Two quick updates to AI evaluators UI [public preview] (#57353)

sophietheking · web-flow · commit fa559e3de6ab · 2025-09-04T14:06:25.000Z
diff --git a/content/github-models/use-github-models/evaluating-ai-models.md b/content/github-models/use-github-models/evaluating-ai-models.md
@@ -131,11 +131,13 @@ After applying the parameters, you can add additional columns to compare more mo
 
 Once the prompt is configured, run a structured evaluation to compare model outputs using real data and repeatable metrics.
 
-Model evaluation helps you understand how different models and prompt configurations perform across real inputs. In the Prompt view, you can apply evaluators to multiple models side by side and review metrics such as similarity, relevance, and groundedness.
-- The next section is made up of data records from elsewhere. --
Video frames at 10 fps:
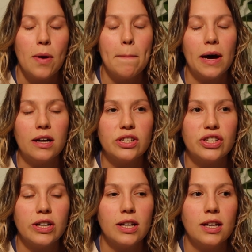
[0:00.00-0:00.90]
but
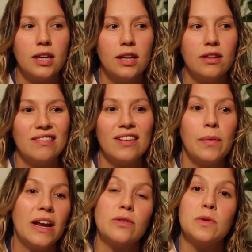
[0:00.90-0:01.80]

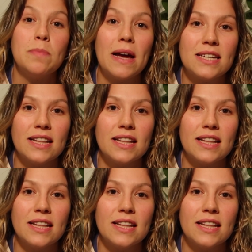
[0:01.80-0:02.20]
someone else was better.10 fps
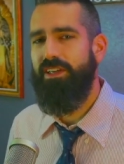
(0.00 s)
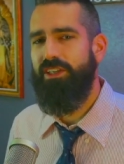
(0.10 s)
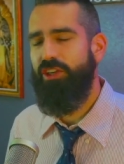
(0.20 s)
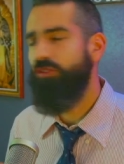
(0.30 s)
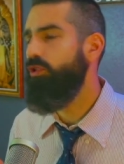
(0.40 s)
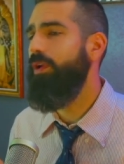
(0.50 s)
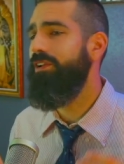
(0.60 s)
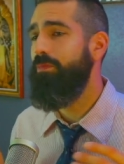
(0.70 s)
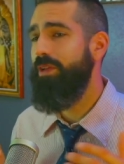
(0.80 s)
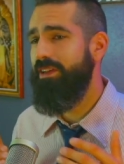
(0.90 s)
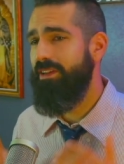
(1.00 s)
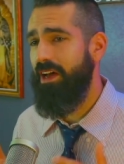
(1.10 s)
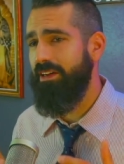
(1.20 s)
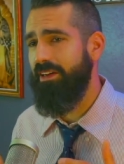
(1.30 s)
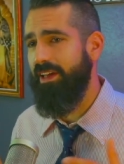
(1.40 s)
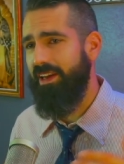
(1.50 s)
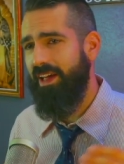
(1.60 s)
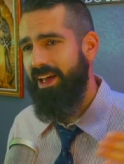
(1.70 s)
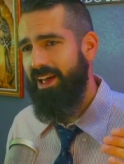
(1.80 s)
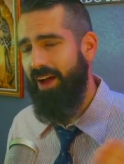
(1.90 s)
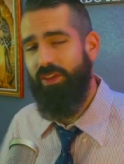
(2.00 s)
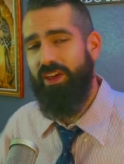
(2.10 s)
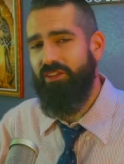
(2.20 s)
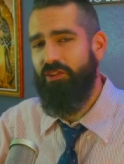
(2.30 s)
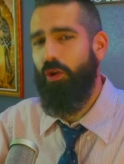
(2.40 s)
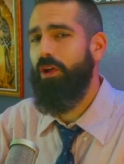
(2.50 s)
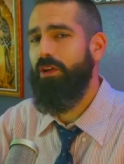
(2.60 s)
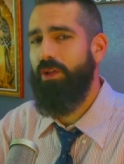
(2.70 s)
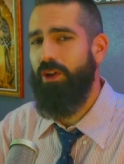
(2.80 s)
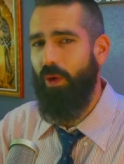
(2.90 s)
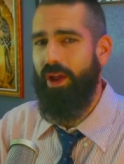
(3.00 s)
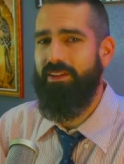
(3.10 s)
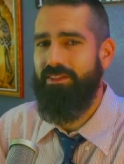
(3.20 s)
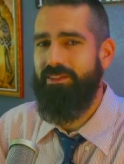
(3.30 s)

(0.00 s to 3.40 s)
She's going to be a nun, and everything is going to be great.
+Model evaluation helps you understand how different models and prompt configurations perform across real inputs. In the Prompt view, you can apply evaluators to multiple models side by side and review metrics such as similarity, fluency, coherence, relevance, and groundedness.
 
 The following evaluators are available:
 
 * **Similarity**: Measures how closely a model's output matches an expected or reference answer. This is useful when you want to confirm that the model returns consistent and accurate responses aligned with a known result. The score ranges from 0 to 1, with higher values indicating greater similarity.
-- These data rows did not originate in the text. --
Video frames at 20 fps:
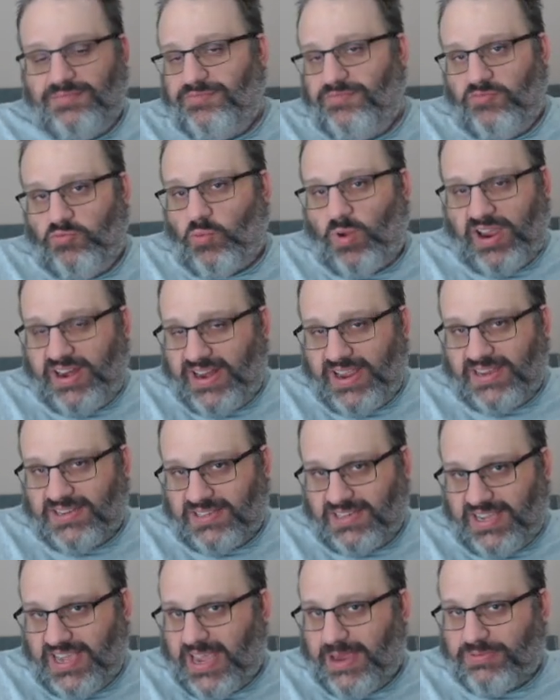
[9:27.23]
White has to
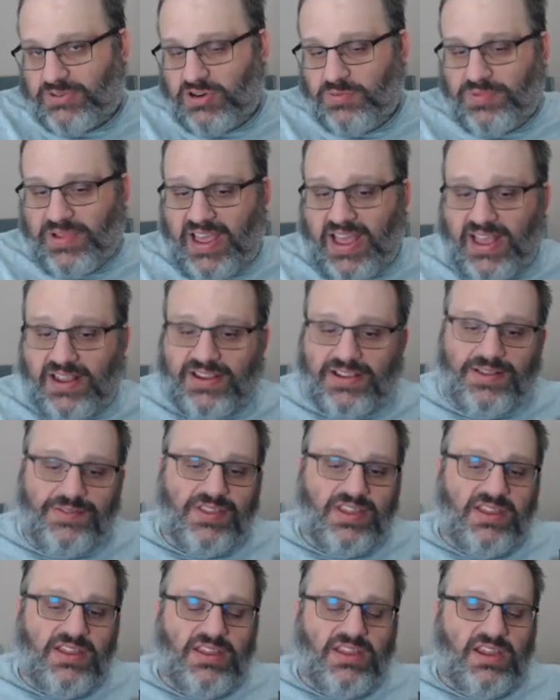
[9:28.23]
capture back.
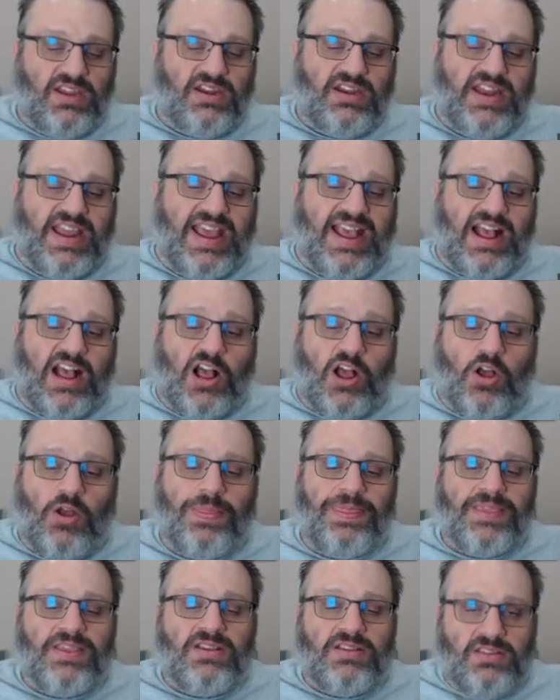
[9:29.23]
And
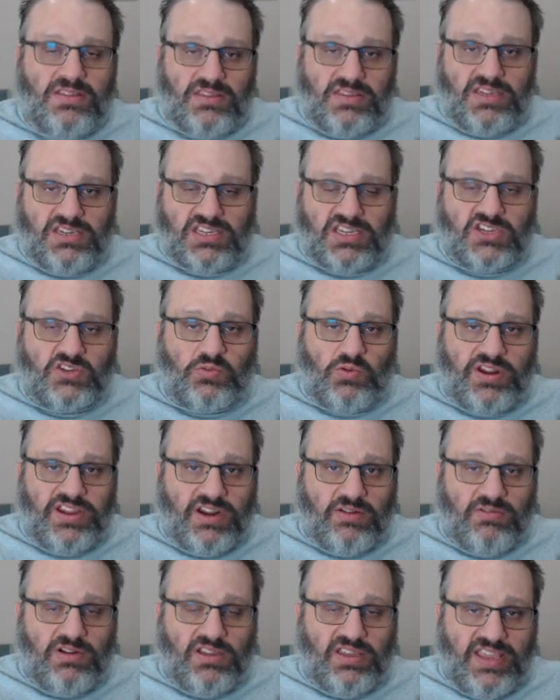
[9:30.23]
now this is where you
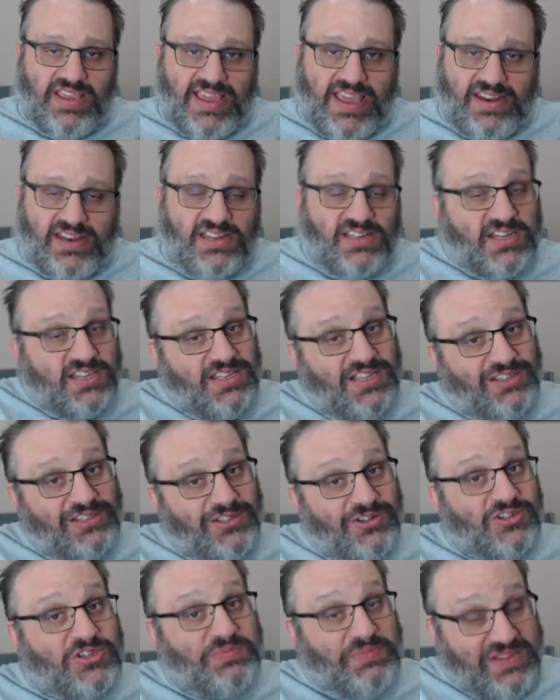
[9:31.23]
really get into the
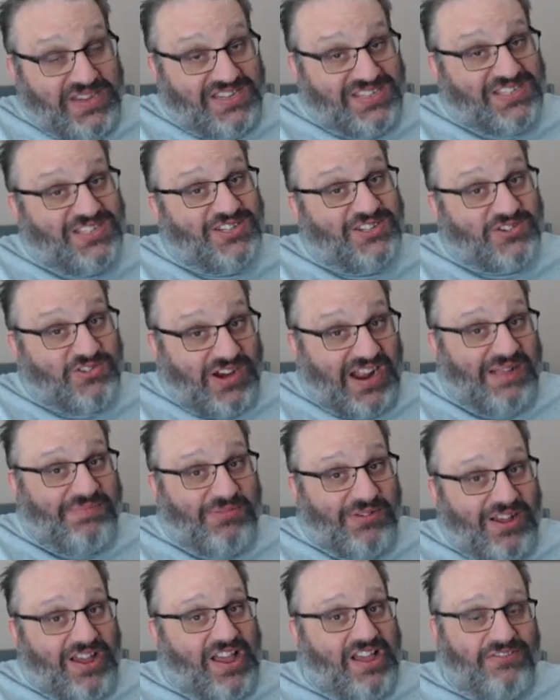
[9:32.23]
loose pieces drop
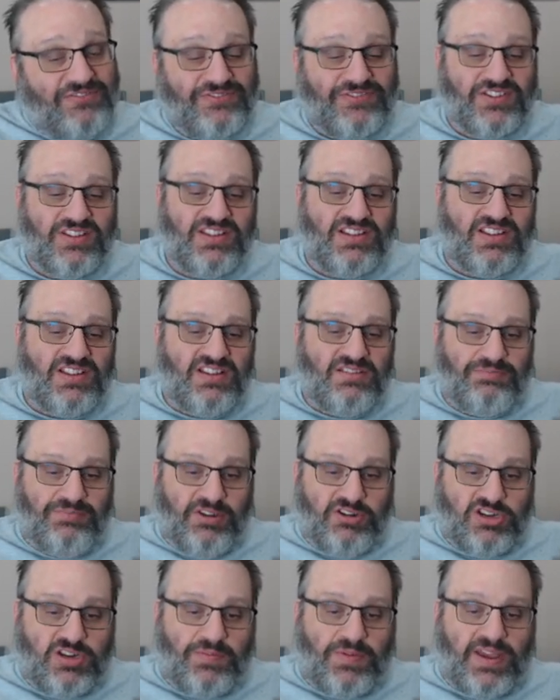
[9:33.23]
off.
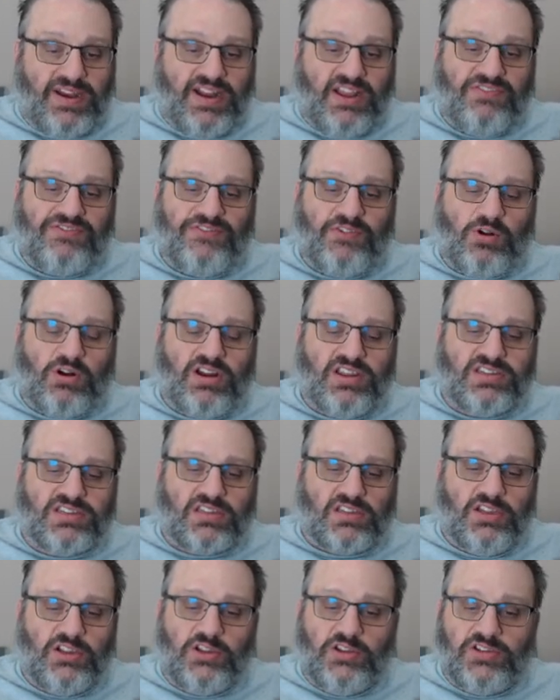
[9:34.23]
Bishop on f4 is
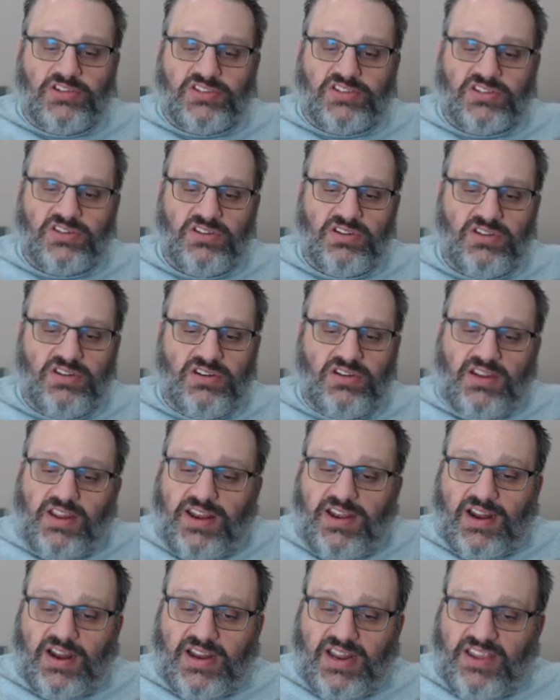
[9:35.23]
loose, knight
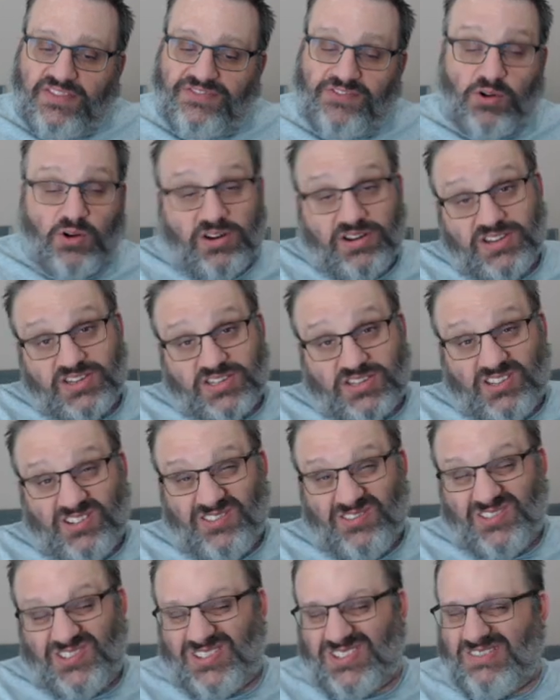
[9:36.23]
on a4 is
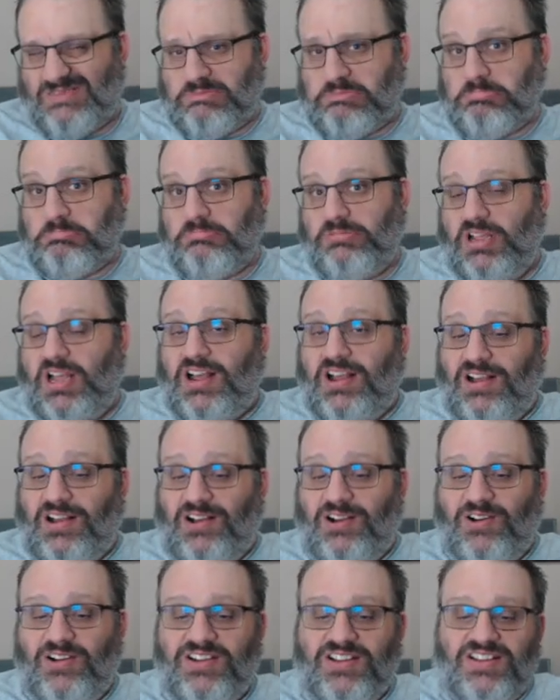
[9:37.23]
loose.
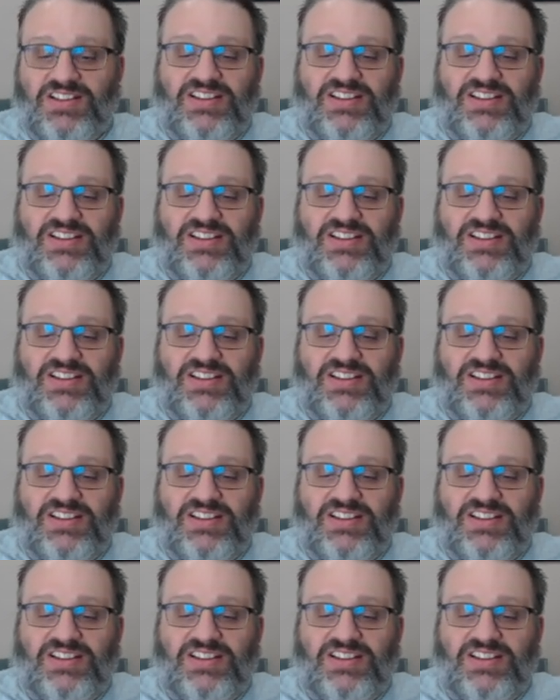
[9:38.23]
Uh-oh.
+* **Fluency**: Evaluates the linguistic quality of a response, including grammar, coherence, and readability. This results in linguistically correct responses.
+* **Coherence**: Assesses the ability of the LLM to generate text that reads naturally, flows smoothly, and resembles human-like language in its responses. Use it when assessing the readability and user-friendliness of a model’s generated responses in real-world applications.
 * **Relevance**: Refers to how effectively a response addresses a question. It assesses the accuracy, completeness, and direct relevance of the response based solely on the given information. The score ranges from 0 to 1, with higher values indicating stronger alignment with the input's intent.
 * **Groundedness**: Measures how well an answer is anchored in the provided context, evaluating its relevance, accuracy, and completeness based exclusively on that context. It assesses the extent to which the answer fully addresses the question without introducing unrelated or incorrect information. The score ranges from 0 to 1, with higher values indicating higher accuracy.
 * **Custom prompt**: Lets you define your own evaluation criteria for one LLM to assess the output of another. This allows you to score model outputs based on your own guidelines. You can choose between pass/fail or scored evaluations, making it ideal for scenarios where standard metrics do not capture testing expectations.